Outcomes append to coordination/prompt-versions/outcomes.jsonl:

{"version_id":"v2.1.0","outcome":"success","prompt_type":"scan-worker","ab_test_id":"ab-1732723200-a4f2c8","test_group":"variant","recorded_at":"2025-11-27T15:30:00Z"}
{"version_id":"v2.0.0","outcome":"success","prompt_type":"scan-worker","ab_test_id":"ab-1732723200-a4f2c8","test_group":"control","recorded_at":"2025-11-27T15:31:00Z"}

Analyzing Results

After collecting 30+ samples per variant:

analyze_ab_test "$test_id"

Output:

{
  "test_id": "ab-1732723200-a4f2c8",
  "control": {
    "uses": 45,
    "successes": 41,
    "success_rate": 0.9111
  },
  "variant": {
    "uses": 38,
    "successes": 36,
    "success_rate": 0.9474
  },
  "improvement_percent": 3.98,
  "winner": "variant",
  "statistically_significant": true
}

Variant wins! 94.7% vs 91.1% success rate.

Auto-Promotion

With auto_promote: true in settings, winners activate automatically:

end_ab_test "$test_id" true

# Promotes variant to production
# Updates registry status
# Deprecates losing version

Real-World Example: Security Scanner Upgrade

In November 2024, we upgraded the security scan-worker prompt to include CVE context retrieval.
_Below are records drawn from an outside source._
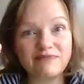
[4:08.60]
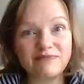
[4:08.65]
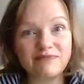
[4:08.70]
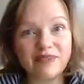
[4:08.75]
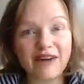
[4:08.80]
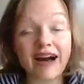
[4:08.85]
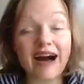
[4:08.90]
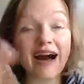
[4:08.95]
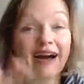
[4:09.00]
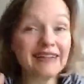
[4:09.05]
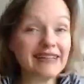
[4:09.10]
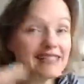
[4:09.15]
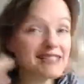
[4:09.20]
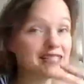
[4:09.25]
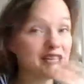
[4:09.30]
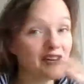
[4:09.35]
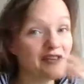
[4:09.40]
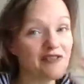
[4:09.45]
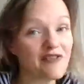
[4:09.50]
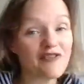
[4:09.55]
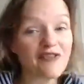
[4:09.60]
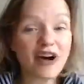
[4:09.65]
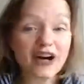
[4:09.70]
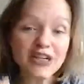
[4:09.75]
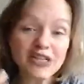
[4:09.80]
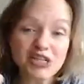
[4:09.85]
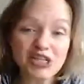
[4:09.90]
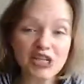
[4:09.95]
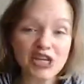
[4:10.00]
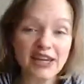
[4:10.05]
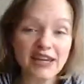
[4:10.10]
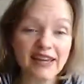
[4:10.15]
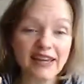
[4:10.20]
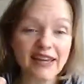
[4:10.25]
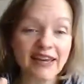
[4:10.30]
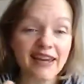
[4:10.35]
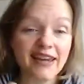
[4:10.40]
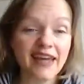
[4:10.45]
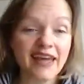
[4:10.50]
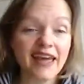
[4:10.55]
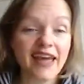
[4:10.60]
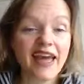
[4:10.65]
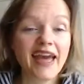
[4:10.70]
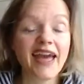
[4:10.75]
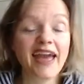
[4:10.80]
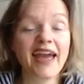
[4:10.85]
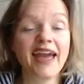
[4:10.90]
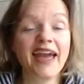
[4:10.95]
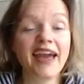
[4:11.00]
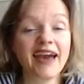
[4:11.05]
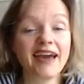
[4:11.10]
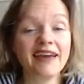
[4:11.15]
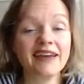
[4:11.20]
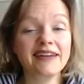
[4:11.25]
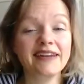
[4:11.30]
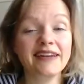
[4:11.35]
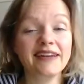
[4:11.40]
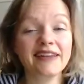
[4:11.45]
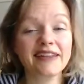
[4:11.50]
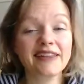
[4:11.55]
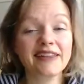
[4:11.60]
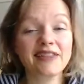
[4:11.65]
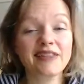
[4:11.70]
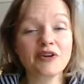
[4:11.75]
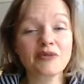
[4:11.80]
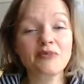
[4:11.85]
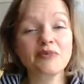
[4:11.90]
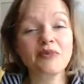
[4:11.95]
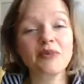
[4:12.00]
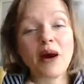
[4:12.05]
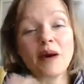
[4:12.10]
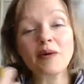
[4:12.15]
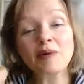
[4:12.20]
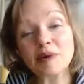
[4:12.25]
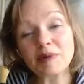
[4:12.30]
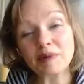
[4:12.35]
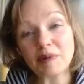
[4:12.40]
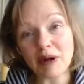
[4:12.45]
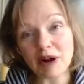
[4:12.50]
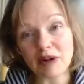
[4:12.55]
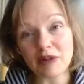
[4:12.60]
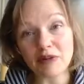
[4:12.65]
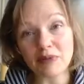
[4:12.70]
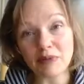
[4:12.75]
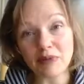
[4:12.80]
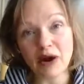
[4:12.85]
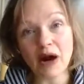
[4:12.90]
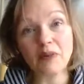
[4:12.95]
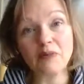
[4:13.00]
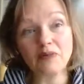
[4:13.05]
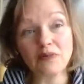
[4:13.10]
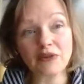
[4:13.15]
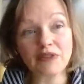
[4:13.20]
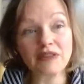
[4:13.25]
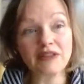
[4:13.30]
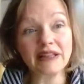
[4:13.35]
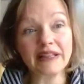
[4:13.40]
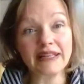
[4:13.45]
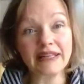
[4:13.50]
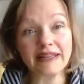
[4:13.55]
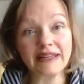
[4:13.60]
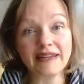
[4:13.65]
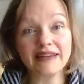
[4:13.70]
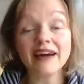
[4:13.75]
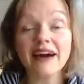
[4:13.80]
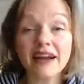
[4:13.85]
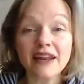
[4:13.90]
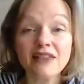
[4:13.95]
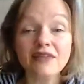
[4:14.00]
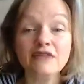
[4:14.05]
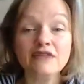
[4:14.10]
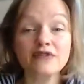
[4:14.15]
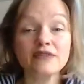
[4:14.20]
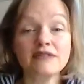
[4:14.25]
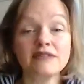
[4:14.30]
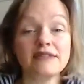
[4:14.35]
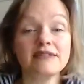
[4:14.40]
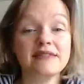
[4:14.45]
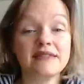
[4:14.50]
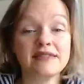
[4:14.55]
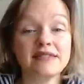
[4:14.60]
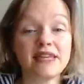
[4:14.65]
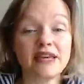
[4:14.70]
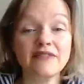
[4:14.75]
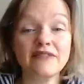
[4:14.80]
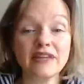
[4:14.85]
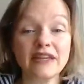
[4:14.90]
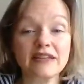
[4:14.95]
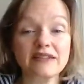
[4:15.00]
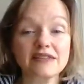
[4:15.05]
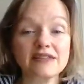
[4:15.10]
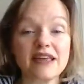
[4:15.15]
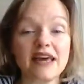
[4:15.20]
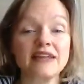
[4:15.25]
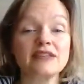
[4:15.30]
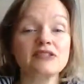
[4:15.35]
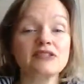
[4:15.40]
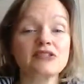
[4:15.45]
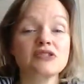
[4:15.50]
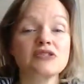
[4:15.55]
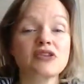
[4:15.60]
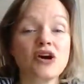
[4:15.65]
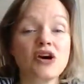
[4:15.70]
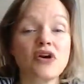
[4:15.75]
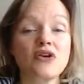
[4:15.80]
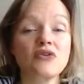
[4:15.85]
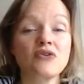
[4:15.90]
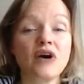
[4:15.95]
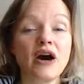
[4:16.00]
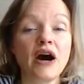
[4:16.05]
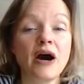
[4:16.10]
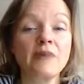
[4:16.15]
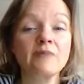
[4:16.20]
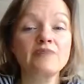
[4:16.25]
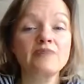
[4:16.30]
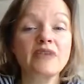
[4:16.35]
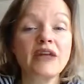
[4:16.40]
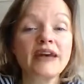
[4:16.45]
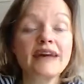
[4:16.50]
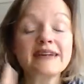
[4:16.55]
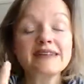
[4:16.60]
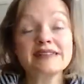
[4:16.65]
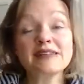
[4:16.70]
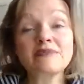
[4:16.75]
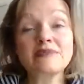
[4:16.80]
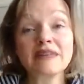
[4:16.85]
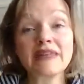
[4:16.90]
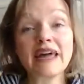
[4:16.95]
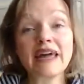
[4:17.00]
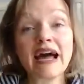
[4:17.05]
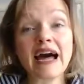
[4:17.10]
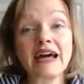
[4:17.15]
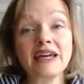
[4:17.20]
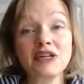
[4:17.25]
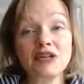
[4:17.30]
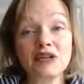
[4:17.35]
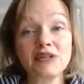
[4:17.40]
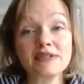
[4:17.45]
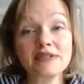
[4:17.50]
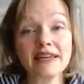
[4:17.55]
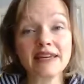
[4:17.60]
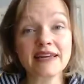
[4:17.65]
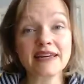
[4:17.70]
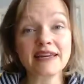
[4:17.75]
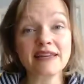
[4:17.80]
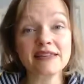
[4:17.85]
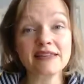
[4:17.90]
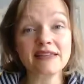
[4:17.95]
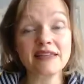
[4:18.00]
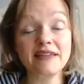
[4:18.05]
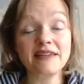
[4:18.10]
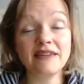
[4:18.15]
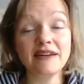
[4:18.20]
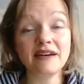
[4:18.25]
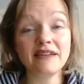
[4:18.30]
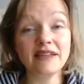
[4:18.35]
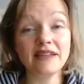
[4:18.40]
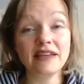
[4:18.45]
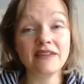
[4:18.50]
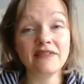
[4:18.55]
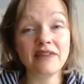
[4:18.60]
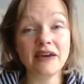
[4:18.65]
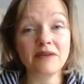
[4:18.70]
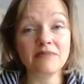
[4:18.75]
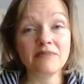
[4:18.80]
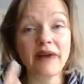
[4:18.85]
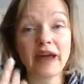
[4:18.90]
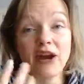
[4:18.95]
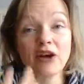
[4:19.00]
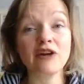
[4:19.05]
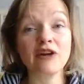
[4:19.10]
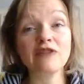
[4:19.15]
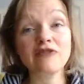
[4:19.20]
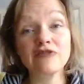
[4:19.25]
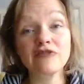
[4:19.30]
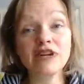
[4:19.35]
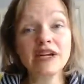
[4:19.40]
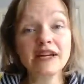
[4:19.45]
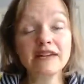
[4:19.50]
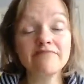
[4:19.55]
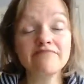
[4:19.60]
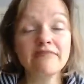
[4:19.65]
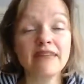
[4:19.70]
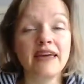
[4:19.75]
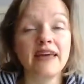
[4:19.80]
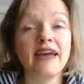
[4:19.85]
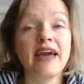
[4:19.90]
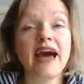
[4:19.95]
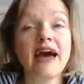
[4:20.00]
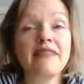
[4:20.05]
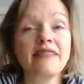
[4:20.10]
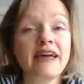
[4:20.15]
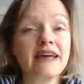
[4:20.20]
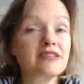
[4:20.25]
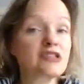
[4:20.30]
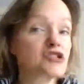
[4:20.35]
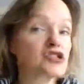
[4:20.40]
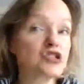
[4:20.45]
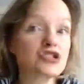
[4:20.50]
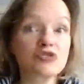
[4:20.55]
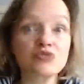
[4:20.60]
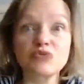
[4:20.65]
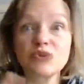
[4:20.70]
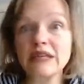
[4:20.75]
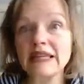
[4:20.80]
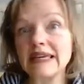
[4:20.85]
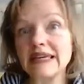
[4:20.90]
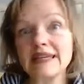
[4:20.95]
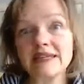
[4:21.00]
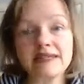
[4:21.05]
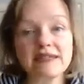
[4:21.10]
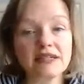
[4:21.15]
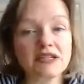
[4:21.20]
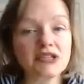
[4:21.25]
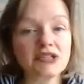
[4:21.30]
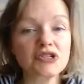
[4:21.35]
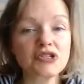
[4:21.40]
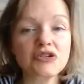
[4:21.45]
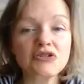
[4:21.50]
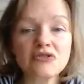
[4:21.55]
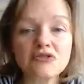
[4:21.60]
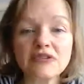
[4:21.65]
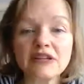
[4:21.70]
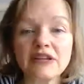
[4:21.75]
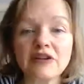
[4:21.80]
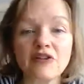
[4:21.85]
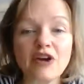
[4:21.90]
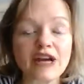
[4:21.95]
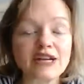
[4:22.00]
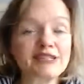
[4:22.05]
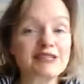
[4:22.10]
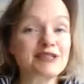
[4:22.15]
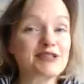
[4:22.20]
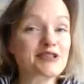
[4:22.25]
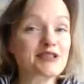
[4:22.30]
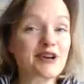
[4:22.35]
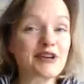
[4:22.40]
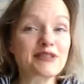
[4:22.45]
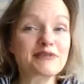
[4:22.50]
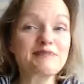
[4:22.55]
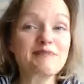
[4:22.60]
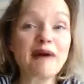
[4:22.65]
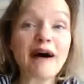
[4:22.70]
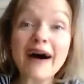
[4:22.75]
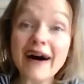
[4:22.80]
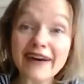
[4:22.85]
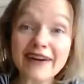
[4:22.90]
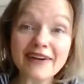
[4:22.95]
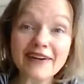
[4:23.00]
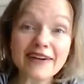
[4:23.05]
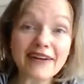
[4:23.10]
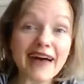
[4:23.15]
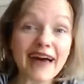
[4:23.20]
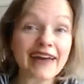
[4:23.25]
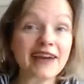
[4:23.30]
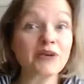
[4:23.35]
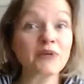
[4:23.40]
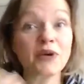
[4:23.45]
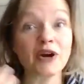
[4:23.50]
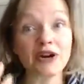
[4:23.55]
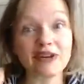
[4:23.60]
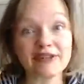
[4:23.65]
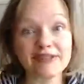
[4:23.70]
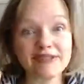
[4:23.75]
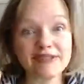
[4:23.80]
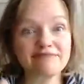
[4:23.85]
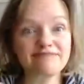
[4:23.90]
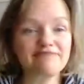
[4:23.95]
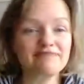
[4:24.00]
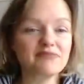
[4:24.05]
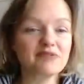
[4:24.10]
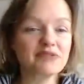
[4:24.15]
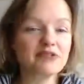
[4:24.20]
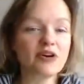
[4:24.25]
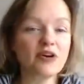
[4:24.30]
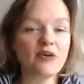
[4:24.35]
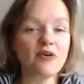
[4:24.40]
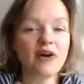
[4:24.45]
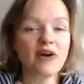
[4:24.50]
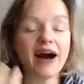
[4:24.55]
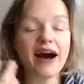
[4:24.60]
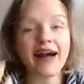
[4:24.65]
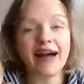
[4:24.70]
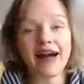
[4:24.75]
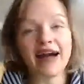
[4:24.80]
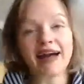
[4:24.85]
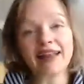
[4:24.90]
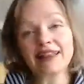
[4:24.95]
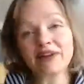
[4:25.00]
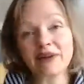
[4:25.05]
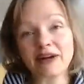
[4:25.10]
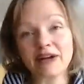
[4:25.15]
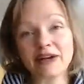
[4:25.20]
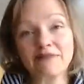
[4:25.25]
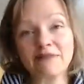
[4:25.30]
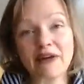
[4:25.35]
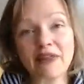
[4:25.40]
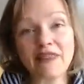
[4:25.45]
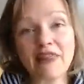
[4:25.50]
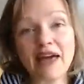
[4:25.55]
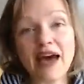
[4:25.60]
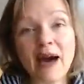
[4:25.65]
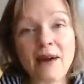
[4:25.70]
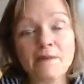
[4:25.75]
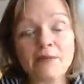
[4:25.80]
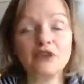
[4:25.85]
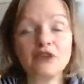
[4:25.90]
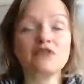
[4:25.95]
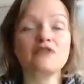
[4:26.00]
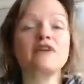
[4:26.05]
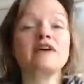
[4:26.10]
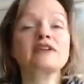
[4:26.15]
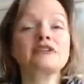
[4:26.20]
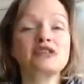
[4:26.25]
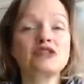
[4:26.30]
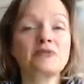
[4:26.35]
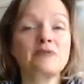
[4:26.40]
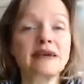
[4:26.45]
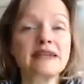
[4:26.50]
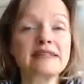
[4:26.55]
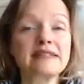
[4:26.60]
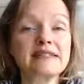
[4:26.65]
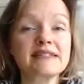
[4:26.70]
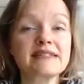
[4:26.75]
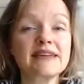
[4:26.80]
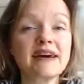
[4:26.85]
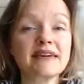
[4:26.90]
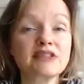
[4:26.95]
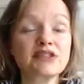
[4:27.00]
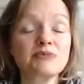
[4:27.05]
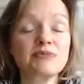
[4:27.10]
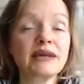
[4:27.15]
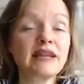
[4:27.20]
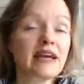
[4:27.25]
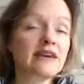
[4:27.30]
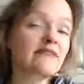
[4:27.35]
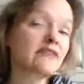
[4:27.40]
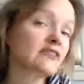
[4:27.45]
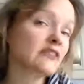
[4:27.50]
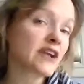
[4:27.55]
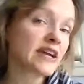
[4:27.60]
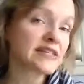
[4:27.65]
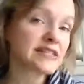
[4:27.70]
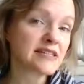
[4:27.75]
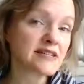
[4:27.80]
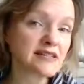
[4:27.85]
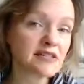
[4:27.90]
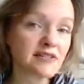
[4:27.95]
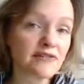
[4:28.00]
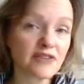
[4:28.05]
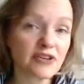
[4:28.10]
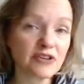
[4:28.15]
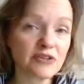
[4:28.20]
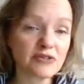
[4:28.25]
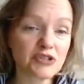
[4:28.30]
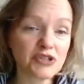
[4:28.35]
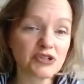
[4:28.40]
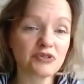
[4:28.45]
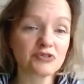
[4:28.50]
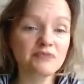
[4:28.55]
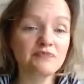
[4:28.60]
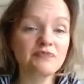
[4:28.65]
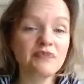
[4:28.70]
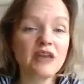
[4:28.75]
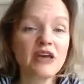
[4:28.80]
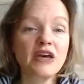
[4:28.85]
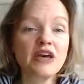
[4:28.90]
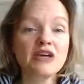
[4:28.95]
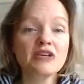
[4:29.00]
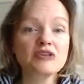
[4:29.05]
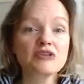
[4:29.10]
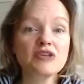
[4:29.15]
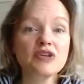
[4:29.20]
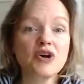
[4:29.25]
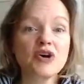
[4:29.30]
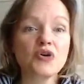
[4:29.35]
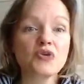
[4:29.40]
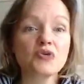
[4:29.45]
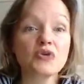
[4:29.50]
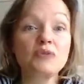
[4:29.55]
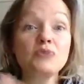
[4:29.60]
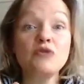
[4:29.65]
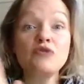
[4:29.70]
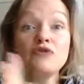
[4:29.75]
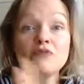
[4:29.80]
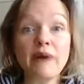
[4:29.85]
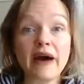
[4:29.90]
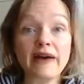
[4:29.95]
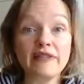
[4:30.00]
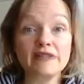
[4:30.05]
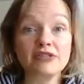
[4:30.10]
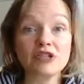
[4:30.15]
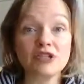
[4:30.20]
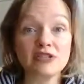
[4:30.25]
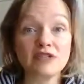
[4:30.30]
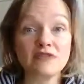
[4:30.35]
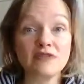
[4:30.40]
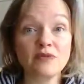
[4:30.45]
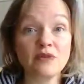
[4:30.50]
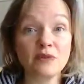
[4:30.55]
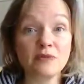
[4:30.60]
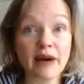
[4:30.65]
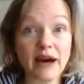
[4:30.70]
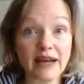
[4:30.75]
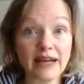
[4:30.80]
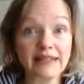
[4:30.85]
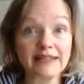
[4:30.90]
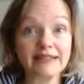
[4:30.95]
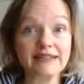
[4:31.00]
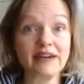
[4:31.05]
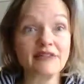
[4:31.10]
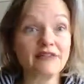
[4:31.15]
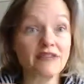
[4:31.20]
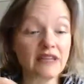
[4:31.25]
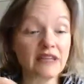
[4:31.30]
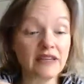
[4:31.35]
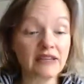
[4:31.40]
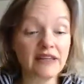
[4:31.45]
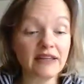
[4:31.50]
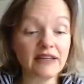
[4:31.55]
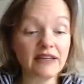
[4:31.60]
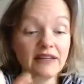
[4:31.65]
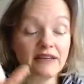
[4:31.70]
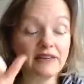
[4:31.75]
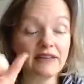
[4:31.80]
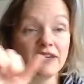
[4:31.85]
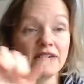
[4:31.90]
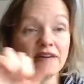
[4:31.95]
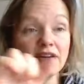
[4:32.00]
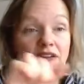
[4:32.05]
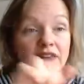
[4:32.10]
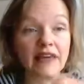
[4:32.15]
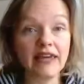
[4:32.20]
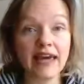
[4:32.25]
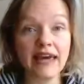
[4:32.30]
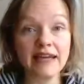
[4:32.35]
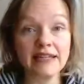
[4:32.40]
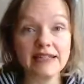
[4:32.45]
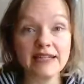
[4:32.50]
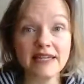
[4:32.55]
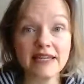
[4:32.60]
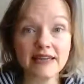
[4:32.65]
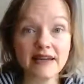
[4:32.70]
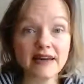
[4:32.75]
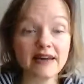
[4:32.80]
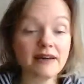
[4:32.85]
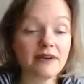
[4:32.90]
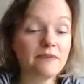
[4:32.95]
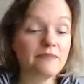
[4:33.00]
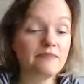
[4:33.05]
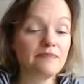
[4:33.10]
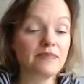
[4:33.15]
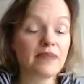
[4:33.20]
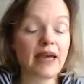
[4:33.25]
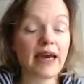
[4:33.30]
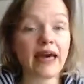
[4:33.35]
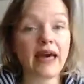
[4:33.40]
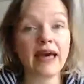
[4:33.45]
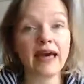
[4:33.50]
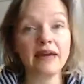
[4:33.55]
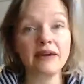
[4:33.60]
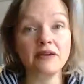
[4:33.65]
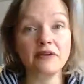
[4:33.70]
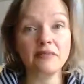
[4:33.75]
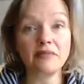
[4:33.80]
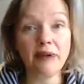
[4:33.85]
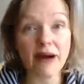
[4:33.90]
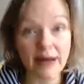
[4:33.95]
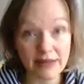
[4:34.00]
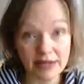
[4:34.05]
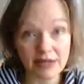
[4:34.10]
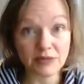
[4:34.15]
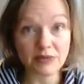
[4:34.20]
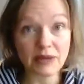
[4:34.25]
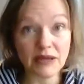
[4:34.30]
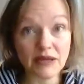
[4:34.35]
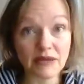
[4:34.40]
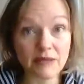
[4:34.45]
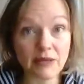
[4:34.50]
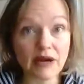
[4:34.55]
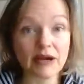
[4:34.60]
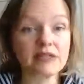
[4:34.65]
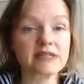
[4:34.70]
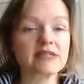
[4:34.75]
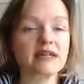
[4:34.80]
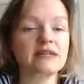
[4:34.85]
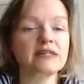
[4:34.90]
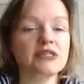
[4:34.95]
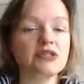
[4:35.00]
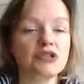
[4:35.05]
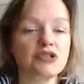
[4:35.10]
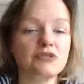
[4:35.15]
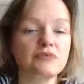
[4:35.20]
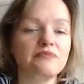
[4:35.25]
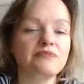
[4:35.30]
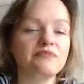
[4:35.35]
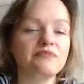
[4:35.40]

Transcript: cognitive function, and they're probably part of the problem with the leaky gut and the food sensitivities. And so something that I use is the Young Living Para-Free, and that's just really easy to do. The directions are on the bottle and it works. So I highly recommend that, but your functional medicine doctor might have other ideas for you too. So remove pathogens from the body, definitely killing the Candida and possibly the parasites too,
Hypothesis: Adding CVE database lookups improves vulnerability detection accuracy.

Implementation:

<!-- v2.0.0: Control -->
Run `npm audit` and report HIGH/CRITICAL vulnerabilities.

<!-- v2.1.0: Variant -->
Run `npm audit` and report HIGH/CRITICAL vulnerabilities.
For each CVE, retrieve detailed information from NIST NVD:
- CVSS score breakdown
- Attack vector details
- Exploitation likelihood
- Recommended remediation

Test Configuration:

  • Traffic split: 70% control, 30% variant (conservative)
  • Minimum samples: 30 per variant
  • Success criteria: Scan completes without errors
  • Quality metric: Number of actionable findings

Results after 72 hours:

MetricControl v2.0.0Variant v2.1.0Change
Success rate89.2%91.5%+2.3%
Avg findings4.15.7+39%
False positives1.20.8-33%
Avg duration42s58s+38%

Decision: Promote v2.1.0 despite slower execution—quality improvement outweighs speed cost.

Rollback Capability

When v2.2.0 of the fix-worker caused workers to hang, rollback was instant:

# Identify problem
head -10 coordination/prompts/workers/fix-worker.md | grep Version
# Version: v2.2.0

# Check git history
git log --oneline coordination/prompts/workers/fix-worker.md

# Revert to v2.1.5
git checkout abc123 -- coordination/prompts/workers/fix-worker.md

# Update changelog
cat >> coordination/prompts/workers/fix-worker.md <<EOF

### v2.2.1 (2025-11-28)
- ROLLBACK: Reverted v2.2.0 due to worker timeouts
- Restored: v2.1.5 behavior (stable)
EOF

# Commit and redeploy
git add coordination/prompts/workers/fix-worker.md
git commit -m "rollback(prompts): fix-worker v2.2.1 - revert timeout issue"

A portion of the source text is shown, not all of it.